There was a time when I was filled with pride and self-promotion, but God showed me my identity through Christ, and now I walk in assurance that he is guiding my every step.
I grew up in a Christian home with parents who are both pastors. They did a great job helping me understand the Bible, who Jesus was, and the sacrifice he made.
As I got into high school, I realized it was really a projection of my parents’ faith that I claimed as my own, but it wasn’t necessarily my own. I spent the first three years of high school living a double-sided life. I acted and behaved one way with my family and church friends, but when I was at school with my friends who didn’t follow Jesus, I acted differently.
My hypocrisy showed up at church, too. While I served in the children’s ministry and led worship, there was so much pride and self-promotion. I appeared to be pursuing Jesus in all these different ways, but there was a hidden side to me that was not following him.
One day, I was hanging out with a bunch of my friends who did not know Jesus, doing things I shouldn’t have been doing, and my pastor’s wife saw me. She met with me the next day and told me I would no longer be serving in any capacity in ministry. She explained that if I truly understood that Christ died to forgive me of my sin and rose again to give me a new life, there would be no two-sided element to my life.
I was completely devastated because my pride and my gifts were my whole identity, and now they were stripped away. After confessing everything to my mom, she reminded me that Jesus is enough. She preached the gospel to me and told me that Christ had already taken the punishment for me. He just wants to know me and have a relationship with me. I learned that my identity is in being a follower of Jesus, not in my capabilities and talents for serving him. She presented a decision for me to make: “Are you going to live for Christ or are you going to live for the world?” Right then and there, my mom led me to Christ.
At that point, I wanted to do everything I could to live for Jesus. I started asking God what he would want for my life moving forward. I ended up going to a Bible college to major in children’s and family ministries and biblical studies. In that time, the Word of God was so formative for me. I really grew in my understanding of who Jesus is in my life and grew in dependence on him.
After meeting my husband in college, we both ended up on staff at a church in New England and served there for seven years.
When COVID hit in 2020, we were struggling with infertility. We found out the week before shutdowns that we biologically couldn’t have children, and that was devastating to us. Ministry became very hard after we were asked to oversee young marriages and families—all of the couples were having kids, and we couldn’t.

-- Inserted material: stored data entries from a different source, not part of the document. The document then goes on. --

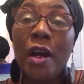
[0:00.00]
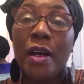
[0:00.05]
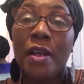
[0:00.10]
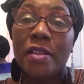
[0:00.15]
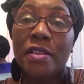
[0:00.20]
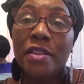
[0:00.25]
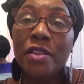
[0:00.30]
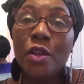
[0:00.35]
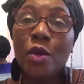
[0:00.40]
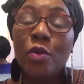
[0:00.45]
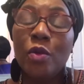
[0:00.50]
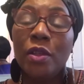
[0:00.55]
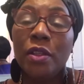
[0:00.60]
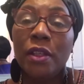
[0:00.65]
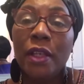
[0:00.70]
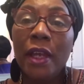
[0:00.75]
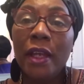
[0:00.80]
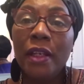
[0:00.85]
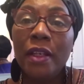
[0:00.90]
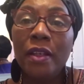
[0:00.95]
Sewing
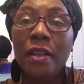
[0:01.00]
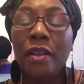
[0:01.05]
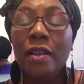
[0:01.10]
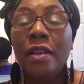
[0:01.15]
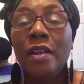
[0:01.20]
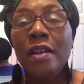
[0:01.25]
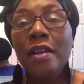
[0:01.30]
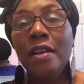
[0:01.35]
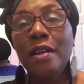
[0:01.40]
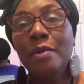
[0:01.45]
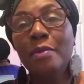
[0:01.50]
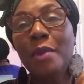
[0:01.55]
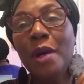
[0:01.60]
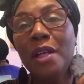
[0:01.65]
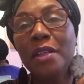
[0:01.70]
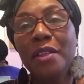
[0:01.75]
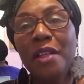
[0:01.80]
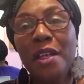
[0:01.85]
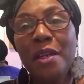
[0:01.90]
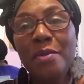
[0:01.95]
Lady, and my
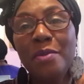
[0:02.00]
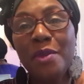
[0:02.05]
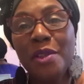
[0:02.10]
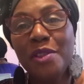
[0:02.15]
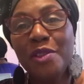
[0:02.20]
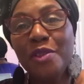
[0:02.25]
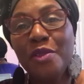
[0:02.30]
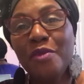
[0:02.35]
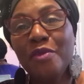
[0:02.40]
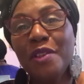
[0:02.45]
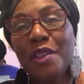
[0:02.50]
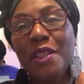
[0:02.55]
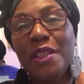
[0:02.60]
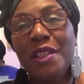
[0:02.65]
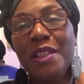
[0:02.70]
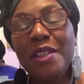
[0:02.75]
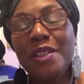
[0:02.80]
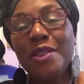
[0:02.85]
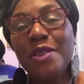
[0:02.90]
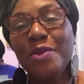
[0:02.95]
name is
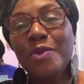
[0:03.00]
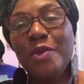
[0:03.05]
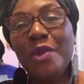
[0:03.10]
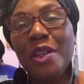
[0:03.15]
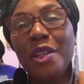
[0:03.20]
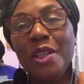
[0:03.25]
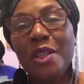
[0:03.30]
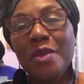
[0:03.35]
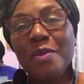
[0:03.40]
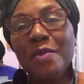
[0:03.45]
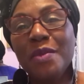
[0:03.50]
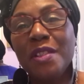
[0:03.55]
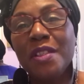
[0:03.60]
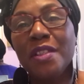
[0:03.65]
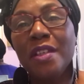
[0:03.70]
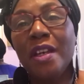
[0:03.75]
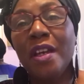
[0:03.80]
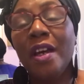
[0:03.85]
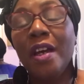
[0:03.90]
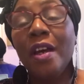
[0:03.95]
Corinthians Williams.
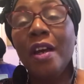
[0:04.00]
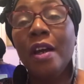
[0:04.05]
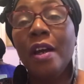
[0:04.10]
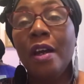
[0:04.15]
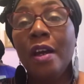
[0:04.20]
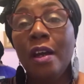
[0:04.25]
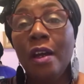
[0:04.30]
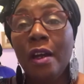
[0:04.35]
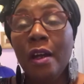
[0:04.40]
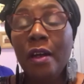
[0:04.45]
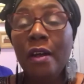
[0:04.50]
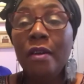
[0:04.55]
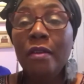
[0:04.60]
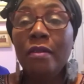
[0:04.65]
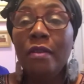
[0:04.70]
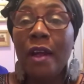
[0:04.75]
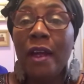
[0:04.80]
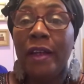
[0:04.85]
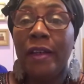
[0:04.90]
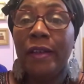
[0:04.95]

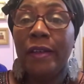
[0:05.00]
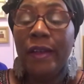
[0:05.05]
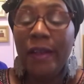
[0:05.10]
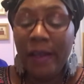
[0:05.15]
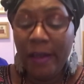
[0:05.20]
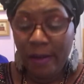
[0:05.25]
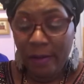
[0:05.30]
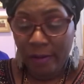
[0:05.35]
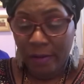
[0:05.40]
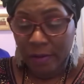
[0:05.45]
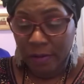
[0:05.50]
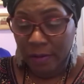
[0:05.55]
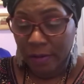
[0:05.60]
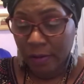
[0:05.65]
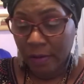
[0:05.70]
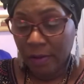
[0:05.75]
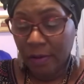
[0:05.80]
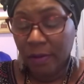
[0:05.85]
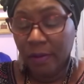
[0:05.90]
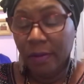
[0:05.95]
Right now,
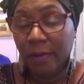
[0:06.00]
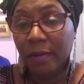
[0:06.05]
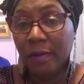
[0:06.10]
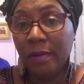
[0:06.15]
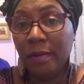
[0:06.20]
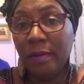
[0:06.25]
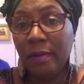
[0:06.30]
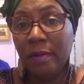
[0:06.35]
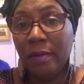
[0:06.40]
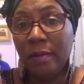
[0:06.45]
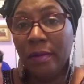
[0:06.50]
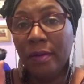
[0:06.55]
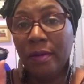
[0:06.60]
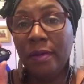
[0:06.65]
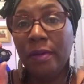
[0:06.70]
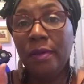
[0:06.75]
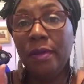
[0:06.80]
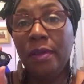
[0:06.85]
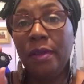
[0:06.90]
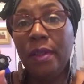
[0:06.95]

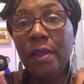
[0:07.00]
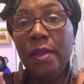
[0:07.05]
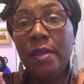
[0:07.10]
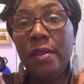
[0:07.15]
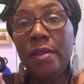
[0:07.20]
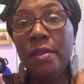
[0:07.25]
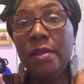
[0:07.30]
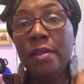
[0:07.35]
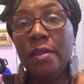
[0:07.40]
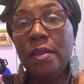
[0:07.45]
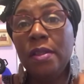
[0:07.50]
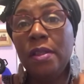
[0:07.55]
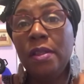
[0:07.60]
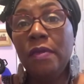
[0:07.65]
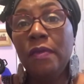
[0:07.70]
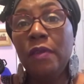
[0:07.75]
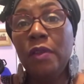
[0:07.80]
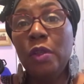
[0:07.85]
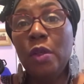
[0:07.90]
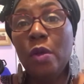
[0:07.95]
this,
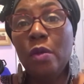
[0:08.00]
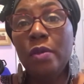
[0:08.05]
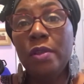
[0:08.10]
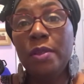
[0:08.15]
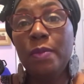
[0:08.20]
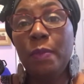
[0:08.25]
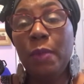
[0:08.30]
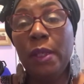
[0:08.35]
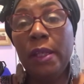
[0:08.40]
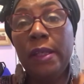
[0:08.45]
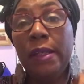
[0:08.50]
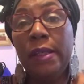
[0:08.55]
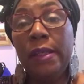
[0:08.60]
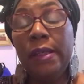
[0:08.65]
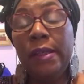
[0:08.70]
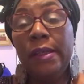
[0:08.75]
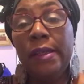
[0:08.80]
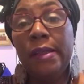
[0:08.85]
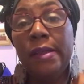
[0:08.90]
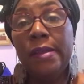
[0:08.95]
even though it's
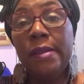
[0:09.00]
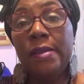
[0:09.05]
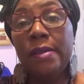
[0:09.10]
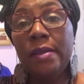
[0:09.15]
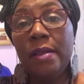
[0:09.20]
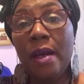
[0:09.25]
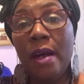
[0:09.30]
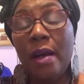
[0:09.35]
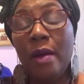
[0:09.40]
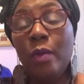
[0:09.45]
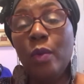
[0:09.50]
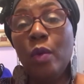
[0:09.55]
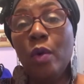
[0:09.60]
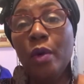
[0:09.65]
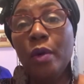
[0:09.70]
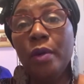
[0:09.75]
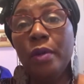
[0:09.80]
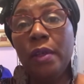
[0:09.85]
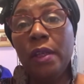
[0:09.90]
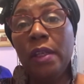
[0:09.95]
blinking, is not
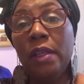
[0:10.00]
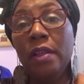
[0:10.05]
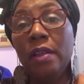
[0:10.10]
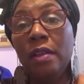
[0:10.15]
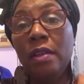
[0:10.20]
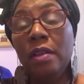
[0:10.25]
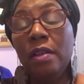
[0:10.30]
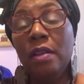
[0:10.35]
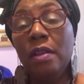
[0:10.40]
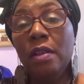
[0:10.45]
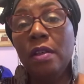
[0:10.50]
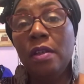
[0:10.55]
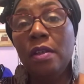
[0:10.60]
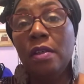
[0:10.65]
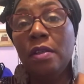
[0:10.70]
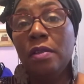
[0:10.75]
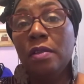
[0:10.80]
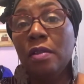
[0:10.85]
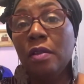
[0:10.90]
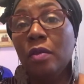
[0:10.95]
working.
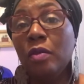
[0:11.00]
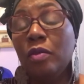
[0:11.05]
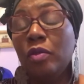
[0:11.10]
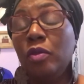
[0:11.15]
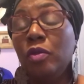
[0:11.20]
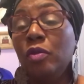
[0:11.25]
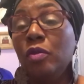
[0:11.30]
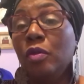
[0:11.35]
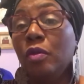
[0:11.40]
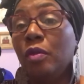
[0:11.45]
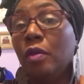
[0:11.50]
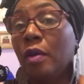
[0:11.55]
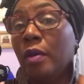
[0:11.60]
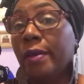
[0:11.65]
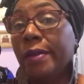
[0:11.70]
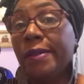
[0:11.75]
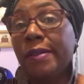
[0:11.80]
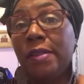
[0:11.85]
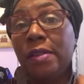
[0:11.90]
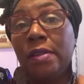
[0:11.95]
So you're
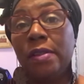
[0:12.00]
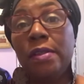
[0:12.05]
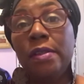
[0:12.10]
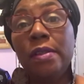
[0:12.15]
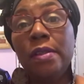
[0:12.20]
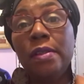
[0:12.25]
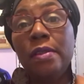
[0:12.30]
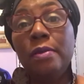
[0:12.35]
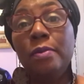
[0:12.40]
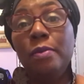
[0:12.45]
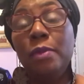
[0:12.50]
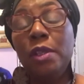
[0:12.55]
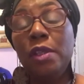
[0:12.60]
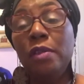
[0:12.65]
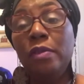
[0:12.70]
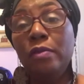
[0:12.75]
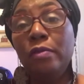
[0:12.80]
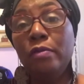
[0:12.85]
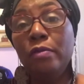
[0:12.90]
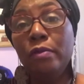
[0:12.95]
going to see me
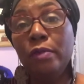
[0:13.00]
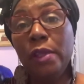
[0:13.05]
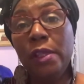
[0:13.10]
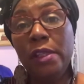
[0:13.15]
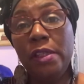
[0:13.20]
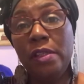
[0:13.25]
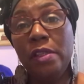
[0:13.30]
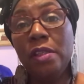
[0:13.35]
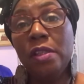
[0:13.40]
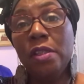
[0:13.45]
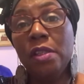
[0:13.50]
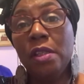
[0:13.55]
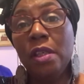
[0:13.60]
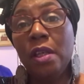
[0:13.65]
reach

Processing in isolation because of shutdowns was really hard. I eventually stepped down from my role as Children’s Director because, physically, fertility treatment was so hard on me, and emotionally, I was not in a place where I could serve families.
I began to seek the Lord and ask him, “Out of this discouragement and heartache, what are you doing in our lives?” I started to get this impression that God was going to move us somewhere—I could sense something was changing or shifting. I prayed that if God really wanted us to move, he would have to tell Bobby.

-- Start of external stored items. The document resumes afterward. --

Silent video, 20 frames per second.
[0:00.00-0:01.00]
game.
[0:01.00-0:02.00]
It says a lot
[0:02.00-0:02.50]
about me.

The following April, in 2021, Bobby came to the Church Leaders Conference at Watermark. Over the next three days, Bobby kept sharing everything from the conference with me and was so excited about the authenticity and vulnerability he was experiencing.
On the last day of the conference, he called me and said, “Nina, I don’t know why, but I think we need to move to Dallas.” My response was quick, “I’m in! When do we leave?”
When he came back, we really sought the Lord together and asked him if this was really what he wanted for us. Together, we decided that God was leading us to Dallas and to Watermark. While I taught at a nearby school, Bobby attended the Watermark Institute, a 10-month program of hands-on ministry experience.
One of the biggest ways CLC impacted me was the timing. We were in a really deep place of discouragement in both life and ministry. But when he came home, that joy came with him. It started to impact me, too, and I began experiencing joy again.
You don’t always know what pastors and leaders are walking through when they come to CLC. But for us, it made a real difference. We were at a point where we were questioning whether we should continue in ministry, and CLC reignited Bobby's love for ministry. As his wife, I felt that shift too. There is a lot of hard in ministry, and this was one of the ways God gave us the hope we needed to keep going.
After I stepped down from my role at our church, I never thought I’d work on a church staff again. Now, both Bobby and I are on staff at Watermark. It’s been really sweet to see the Lord’s faithfulness in his guiding and leading, and how he used CLC to redeem our stories.